У капитана глаза усталые, лицо все в бороздках, кустистые брови выцвели, — может, ему уже шестьдесят лет? Я думал, что он собирается написать о вручении комсомольских билетов, а он отводит меня в сторону, усаживает на траве и говорит:

— Вы, конечно, знаете гвардии капитана Климова?

— Немножко знаю.

— Почему немножко? Говорят, лучше вас его никто не знает. Я хочу вас попросить написать о том, как Климов совершил подвиг. Предотвратил панику и навел железной рукой порядок.. А потом расправился с «тиграми». Ну, и о себе скажите кое-что. Вы же там тоже были?

— Да, был. Но писать я не буду… Наверное, у меня не получится.

— Попробуйте, я помогу.

— Да не в этом дело. Просто я не могу.

Капитан пожал плечами и ушел. Вскоре меня вызвал к себе подполковник Ветошин.

— Михалев, почему вы отказываетесь выступить в газете? Написать о своем боевом товарище. Прекрасном офицере. Не исключено, что его представят к высокой награде.

— Что?!

Вызвали Климова. Он оказался поблизости, тут же явился, — возбужден, как после легкого опьянения. Ветошин предлагает ему сесть, объясняет, почему его пригласили. Климов растерянно и умоляюще смотрит на меня.

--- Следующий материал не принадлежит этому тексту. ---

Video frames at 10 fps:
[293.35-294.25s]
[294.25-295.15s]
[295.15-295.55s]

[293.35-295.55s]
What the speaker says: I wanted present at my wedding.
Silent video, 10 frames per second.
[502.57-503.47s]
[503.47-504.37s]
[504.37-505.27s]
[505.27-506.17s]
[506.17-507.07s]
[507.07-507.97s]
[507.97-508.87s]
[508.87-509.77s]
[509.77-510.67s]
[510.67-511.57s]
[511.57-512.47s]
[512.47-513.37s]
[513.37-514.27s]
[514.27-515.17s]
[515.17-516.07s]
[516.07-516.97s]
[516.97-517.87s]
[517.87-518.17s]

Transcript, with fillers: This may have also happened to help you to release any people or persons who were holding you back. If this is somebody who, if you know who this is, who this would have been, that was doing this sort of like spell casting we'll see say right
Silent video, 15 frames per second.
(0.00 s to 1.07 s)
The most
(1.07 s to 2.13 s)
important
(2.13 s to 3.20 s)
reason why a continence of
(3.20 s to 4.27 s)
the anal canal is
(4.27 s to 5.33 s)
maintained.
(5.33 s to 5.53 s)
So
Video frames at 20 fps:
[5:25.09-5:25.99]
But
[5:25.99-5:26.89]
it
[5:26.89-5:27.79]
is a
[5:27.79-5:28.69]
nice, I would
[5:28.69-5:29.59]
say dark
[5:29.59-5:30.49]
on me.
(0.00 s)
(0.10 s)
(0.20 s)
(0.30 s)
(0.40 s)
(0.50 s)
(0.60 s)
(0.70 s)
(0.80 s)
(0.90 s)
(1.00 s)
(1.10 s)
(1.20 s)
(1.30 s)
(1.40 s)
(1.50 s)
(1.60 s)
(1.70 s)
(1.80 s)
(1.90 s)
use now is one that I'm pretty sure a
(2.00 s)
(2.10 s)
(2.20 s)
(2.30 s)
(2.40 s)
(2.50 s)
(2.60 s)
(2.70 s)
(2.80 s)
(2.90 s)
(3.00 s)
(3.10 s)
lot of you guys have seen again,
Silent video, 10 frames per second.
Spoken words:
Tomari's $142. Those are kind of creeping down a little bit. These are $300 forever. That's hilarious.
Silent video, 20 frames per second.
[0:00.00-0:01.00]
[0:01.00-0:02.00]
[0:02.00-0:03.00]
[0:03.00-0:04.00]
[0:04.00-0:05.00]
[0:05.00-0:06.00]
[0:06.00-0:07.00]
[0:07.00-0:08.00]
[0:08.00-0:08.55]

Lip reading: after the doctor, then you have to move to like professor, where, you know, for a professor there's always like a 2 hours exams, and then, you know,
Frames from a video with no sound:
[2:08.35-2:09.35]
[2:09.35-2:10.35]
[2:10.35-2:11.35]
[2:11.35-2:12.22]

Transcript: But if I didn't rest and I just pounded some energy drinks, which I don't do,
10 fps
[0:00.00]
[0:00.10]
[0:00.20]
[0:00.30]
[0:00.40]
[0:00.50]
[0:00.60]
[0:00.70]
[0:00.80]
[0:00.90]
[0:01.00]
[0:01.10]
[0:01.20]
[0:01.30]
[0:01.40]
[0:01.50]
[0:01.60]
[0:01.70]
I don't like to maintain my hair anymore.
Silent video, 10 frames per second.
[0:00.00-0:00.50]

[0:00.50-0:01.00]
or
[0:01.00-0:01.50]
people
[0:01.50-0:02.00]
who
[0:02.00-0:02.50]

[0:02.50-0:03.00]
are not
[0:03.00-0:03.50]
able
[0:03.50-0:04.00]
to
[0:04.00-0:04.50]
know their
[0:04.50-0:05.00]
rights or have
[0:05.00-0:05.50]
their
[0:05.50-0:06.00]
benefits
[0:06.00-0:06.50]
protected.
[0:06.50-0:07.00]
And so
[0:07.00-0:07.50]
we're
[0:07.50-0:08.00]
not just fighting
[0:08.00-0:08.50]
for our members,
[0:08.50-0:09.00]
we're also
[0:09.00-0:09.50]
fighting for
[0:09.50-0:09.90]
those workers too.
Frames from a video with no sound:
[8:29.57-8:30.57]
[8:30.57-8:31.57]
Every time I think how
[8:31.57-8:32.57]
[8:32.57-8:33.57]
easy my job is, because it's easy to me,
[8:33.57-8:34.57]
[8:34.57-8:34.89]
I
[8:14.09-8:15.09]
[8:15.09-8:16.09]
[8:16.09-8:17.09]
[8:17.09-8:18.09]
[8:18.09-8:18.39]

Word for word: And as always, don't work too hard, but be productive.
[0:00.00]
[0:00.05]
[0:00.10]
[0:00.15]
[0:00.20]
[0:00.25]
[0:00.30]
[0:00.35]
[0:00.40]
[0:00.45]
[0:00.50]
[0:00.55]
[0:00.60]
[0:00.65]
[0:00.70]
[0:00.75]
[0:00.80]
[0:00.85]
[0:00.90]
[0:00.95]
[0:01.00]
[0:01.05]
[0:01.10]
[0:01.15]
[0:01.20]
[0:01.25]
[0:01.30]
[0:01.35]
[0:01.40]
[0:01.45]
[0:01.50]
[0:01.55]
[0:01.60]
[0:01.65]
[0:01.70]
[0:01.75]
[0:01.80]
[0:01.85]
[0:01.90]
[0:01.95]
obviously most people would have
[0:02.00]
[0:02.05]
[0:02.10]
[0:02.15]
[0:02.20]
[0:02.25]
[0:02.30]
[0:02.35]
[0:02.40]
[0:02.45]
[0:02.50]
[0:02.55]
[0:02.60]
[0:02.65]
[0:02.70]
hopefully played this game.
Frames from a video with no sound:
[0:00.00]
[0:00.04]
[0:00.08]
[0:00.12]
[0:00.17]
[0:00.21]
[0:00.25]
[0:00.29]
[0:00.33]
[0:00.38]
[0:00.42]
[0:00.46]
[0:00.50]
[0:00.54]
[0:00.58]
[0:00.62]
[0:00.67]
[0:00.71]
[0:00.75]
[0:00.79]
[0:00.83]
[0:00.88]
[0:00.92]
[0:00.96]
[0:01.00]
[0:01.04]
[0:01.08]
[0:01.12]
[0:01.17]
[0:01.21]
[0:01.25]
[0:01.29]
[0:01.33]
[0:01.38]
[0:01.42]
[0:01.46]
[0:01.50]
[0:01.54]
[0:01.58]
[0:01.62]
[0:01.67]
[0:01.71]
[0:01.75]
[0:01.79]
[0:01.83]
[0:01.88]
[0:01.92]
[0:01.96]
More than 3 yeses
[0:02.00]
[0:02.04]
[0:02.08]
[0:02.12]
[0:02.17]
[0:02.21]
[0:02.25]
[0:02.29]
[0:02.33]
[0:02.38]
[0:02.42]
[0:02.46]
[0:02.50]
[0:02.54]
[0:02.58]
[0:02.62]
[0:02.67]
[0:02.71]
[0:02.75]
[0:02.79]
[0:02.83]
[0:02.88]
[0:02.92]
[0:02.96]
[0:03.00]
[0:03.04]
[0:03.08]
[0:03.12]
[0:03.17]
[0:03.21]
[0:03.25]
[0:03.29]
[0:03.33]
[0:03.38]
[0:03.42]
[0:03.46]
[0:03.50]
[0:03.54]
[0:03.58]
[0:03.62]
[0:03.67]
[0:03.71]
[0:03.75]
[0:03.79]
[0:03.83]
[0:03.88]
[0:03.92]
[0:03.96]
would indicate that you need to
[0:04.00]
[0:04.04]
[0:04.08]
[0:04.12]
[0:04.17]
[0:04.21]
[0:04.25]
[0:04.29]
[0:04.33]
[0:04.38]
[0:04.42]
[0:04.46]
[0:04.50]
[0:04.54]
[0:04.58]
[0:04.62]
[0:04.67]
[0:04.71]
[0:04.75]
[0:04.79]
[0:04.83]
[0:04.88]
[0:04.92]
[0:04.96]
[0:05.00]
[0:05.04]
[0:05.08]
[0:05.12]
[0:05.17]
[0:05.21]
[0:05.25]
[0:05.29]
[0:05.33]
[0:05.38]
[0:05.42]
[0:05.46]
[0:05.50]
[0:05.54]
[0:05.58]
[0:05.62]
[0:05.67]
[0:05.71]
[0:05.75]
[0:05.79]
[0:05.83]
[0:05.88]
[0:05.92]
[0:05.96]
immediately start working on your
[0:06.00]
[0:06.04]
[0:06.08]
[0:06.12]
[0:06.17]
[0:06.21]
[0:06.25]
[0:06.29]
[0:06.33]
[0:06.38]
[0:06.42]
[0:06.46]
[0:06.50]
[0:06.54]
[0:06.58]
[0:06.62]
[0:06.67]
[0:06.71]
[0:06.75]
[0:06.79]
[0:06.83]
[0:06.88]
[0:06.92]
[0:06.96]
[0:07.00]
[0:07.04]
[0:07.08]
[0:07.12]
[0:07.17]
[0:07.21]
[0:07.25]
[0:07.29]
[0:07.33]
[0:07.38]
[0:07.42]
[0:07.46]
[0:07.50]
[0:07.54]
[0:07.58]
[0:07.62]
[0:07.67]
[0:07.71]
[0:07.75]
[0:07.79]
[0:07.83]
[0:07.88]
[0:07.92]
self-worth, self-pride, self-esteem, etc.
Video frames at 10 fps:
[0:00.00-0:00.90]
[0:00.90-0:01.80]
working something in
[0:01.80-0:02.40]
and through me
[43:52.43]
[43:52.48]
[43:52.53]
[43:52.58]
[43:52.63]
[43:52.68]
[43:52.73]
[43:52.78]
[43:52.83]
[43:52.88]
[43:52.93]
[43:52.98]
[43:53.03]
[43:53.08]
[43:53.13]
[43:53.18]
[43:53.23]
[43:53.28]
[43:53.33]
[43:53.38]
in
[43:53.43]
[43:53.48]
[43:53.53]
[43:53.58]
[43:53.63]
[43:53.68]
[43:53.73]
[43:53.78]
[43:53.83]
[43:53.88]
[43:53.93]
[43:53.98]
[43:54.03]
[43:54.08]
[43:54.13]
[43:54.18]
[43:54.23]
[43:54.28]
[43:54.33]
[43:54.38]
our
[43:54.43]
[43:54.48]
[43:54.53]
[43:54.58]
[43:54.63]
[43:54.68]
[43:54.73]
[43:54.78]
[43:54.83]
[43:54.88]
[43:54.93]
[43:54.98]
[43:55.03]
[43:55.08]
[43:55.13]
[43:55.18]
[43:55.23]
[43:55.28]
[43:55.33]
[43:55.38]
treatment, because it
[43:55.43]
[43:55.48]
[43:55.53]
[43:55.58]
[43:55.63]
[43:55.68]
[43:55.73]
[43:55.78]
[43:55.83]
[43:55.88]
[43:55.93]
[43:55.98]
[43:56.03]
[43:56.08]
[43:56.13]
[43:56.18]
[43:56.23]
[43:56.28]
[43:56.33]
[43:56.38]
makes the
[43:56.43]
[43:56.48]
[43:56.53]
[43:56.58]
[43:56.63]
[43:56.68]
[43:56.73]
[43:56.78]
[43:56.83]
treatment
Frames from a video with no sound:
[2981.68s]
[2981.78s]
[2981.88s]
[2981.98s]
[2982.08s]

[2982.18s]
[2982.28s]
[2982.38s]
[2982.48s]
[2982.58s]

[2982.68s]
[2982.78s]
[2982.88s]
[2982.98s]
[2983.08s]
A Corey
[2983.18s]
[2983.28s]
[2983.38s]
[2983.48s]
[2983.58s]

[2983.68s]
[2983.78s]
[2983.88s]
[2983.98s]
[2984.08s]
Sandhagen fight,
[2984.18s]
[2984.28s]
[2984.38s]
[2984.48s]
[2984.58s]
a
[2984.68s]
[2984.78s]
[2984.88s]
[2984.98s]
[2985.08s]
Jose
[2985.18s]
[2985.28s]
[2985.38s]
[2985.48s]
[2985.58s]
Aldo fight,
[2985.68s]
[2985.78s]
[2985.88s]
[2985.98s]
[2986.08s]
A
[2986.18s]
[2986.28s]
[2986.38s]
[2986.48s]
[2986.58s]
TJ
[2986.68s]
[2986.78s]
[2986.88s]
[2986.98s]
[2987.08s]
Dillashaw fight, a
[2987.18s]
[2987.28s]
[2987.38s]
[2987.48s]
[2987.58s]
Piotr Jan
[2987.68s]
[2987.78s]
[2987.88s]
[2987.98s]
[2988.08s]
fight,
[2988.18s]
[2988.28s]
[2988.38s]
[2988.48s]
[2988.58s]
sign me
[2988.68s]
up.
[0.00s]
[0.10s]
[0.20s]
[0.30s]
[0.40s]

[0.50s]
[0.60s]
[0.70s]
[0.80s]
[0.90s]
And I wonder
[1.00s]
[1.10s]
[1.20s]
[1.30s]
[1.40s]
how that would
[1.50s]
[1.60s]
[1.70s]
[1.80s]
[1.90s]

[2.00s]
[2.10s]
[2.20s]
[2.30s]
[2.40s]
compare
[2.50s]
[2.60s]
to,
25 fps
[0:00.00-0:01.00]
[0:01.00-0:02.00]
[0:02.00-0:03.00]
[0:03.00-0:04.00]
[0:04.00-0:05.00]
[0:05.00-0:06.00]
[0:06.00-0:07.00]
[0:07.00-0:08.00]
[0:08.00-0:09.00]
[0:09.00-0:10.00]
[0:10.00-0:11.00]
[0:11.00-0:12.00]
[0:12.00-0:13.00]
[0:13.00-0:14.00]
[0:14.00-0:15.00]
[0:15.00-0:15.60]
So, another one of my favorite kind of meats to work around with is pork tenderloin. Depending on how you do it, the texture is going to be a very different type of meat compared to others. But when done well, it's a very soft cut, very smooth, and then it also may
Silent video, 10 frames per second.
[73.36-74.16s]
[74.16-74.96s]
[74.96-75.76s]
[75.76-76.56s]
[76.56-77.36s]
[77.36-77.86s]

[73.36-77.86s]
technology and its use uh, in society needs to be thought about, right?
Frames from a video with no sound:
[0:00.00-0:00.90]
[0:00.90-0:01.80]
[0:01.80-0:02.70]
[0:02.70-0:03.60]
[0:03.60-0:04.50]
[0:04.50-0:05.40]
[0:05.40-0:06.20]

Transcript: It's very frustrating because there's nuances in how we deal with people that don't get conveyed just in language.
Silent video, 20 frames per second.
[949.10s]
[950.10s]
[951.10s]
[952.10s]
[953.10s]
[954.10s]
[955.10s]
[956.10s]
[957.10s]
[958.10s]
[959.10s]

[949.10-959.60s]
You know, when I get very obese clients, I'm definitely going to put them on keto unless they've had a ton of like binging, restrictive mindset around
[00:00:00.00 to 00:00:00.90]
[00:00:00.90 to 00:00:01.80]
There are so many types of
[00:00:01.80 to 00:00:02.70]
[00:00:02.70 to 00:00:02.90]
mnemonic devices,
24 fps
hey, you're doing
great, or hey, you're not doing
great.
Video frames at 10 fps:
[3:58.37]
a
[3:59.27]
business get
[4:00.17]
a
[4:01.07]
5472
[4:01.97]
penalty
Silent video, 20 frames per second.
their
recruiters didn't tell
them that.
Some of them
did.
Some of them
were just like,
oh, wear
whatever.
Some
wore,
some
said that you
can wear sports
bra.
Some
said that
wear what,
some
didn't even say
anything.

— Пожалуйста, — говорит Ветошин, обращаясь ко мне, — мы вас слушаем.

— Я расскажу обо всем так, как было. А если что не так, пусть капитан Климов мне возразит.

— В моем донесении все уже сказано.

— Я не читал вашего донесения.

— Что ж, послушаем! — Климов хотел было закурить, но спрятал табакерку в карман: надо было спросить разрешения у подполковника.

Я рассказываю, Климов молчит. Потупил голову и смотрит в землю. Лицо Ветошина пожелтело, омрачилось. А когда я закончил, подполковник еле выговорил, сокрушаясь:

— Да как же вы дошли до жизни такой, товарищ Климов?! Такого еще в танковых войсках не случалось!

— Но я старался навести порядок, товарищ гвардии подполковник. Они отступали…

— Три года назад мы все отступали. Но даже в те тяжелые времена не теряли рассудка.

— Не знаю. Рота выиграла бой!.. Меня он, этот ваш комсорг, может не признавать, но моих людей!.. За своих людей я любому горло перегрызу! До самого бога дойду, а подчиненных в обиду не дам. Меня вам не удастся очернить, товарищ Михалев! Где это еще было видано: офицер выиграл бой, предотвратил панику, можно сказать, жизни своей не жалел — и его же осуждают! Такие безобразия творятся только у нас, где комсорги уже начинают командовать. Я этого так не оставлю!